Placek półkruchy ze śliwkami i chrupiącą bezą

"Przepis znalazłam u Kasi. Od siebie dodałam bezę. Pychotka:)"

Składniki:
  • 3 szklanki mąki
  • 25 dag margaryny
  • 6 łyżek cukru
  • 1 łyżeczka proszku do pieczenia
  • 3 żółtka
  • 3 łyżki gęstej śmietany
  • 2 cukry wanilinowe (jeden do śliwek, jeden do spodu)
  • 0,8 kg śliwek (w oryginale było 1,5 kg)
  • 1 łyżeczka cynamonu
  • 2 łyżki soku z cytryny
  • 3-4 łyżki bułki tartej
  • na bezę: 5 białek,  3/4 (lub nieco więcej) szklanki cukru pudru
Przygotowanie:
Wszystkie składniki połączyłam w malakserze i włożyłam do lodówki na 1 godzinę.
W między czasie przygotowałam owoce. Umyte i wypestkowane śliwki połączyłam z cynamonem, sokiem z cytryny i cukrem wanilinowym i odstawiłam na 15 minut. Gdy owoce puściły sok odsączyłam je na sitku.

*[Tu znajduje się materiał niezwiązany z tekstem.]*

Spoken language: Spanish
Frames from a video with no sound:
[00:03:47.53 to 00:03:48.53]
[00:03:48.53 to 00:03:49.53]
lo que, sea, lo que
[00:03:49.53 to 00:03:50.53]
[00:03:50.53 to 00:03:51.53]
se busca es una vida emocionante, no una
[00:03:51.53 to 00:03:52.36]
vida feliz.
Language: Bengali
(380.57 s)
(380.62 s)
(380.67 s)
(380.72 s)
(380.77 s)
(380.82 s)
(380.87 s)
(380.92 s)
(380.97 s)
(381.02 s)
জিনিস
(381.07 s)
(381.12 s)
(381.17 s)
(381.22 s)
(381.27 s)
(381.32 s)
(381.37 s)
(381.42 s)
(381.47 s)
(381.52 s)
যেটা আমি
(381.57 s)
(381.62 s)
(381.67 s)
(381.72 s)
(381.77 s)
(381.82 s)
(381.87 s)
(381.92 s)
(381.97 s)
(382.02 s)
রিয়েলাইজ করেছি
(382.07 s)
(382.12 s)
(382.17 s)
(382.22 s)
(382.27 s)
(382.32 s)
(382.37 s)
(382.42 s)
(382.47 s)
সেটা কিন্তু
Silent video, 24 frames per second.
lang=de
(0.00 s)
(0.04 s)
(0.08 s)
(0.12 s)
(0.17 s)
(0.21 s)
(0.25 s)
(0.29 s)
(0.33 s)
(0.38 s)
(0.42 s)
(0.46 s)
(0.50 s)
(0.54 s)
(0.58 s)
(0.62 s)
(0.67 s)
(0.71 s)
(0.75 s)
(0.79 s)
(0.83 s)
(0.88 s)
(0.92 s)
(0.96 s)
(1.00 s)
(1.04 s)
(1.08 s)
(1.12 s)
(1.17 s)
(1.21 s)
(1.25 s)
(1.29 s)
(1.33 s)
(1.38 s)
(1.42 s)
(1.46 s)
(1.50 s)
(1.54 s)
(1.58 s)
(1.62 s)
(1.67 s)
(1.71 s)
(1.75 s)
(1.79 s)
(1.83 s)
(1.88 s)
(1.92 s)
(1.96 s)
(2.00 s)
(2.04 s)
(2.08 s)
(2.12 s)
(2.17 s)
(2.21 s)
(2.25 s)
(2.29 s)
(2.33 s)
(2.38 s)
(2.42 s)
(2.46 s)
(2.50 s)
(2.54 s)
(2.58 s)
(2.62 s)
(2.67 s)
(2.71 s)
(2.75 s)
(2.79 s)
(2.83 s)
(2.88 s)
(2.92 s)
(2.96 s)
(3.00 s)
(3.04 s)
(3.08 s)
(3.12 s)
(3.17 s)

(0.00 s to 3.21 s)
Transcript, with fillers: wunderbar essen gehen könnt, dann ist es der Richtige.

Blachę wyłożyłam papierem do pieczenia i wyłożyłam ciastem, które posypałam bułką tartą. Na wierzchu ułożyłam śliwki skórką do dołu, lekko wciskając owoce w ciasto.
Piekłam w temperaturze 200 stopni C przez 20 minut. 
Pod koniec pieczenia ubiłam białka na sztywno z cukrem pudrem. 
Na podpieczonym placku rozsmarowałam bezę , zmniejszyłam temp. do 150 stopni i piekłam jeszcze 15 minut, po czym zmniejszyłam ponownie temperaturę do 100 stopni i przy uchylonych drzwiczkach piekłam jeszcze 10 minut. Studziłam w piekarniku, przy uchylonych drzwiczkach, żeby beza była chrupiąca.
Na koniec sprawdzić drewnianym patyczkiem czy ciasto się upiekło (patyczek musi być suchy). Ostygnięte ciasto oprószyć cukrem pudrem.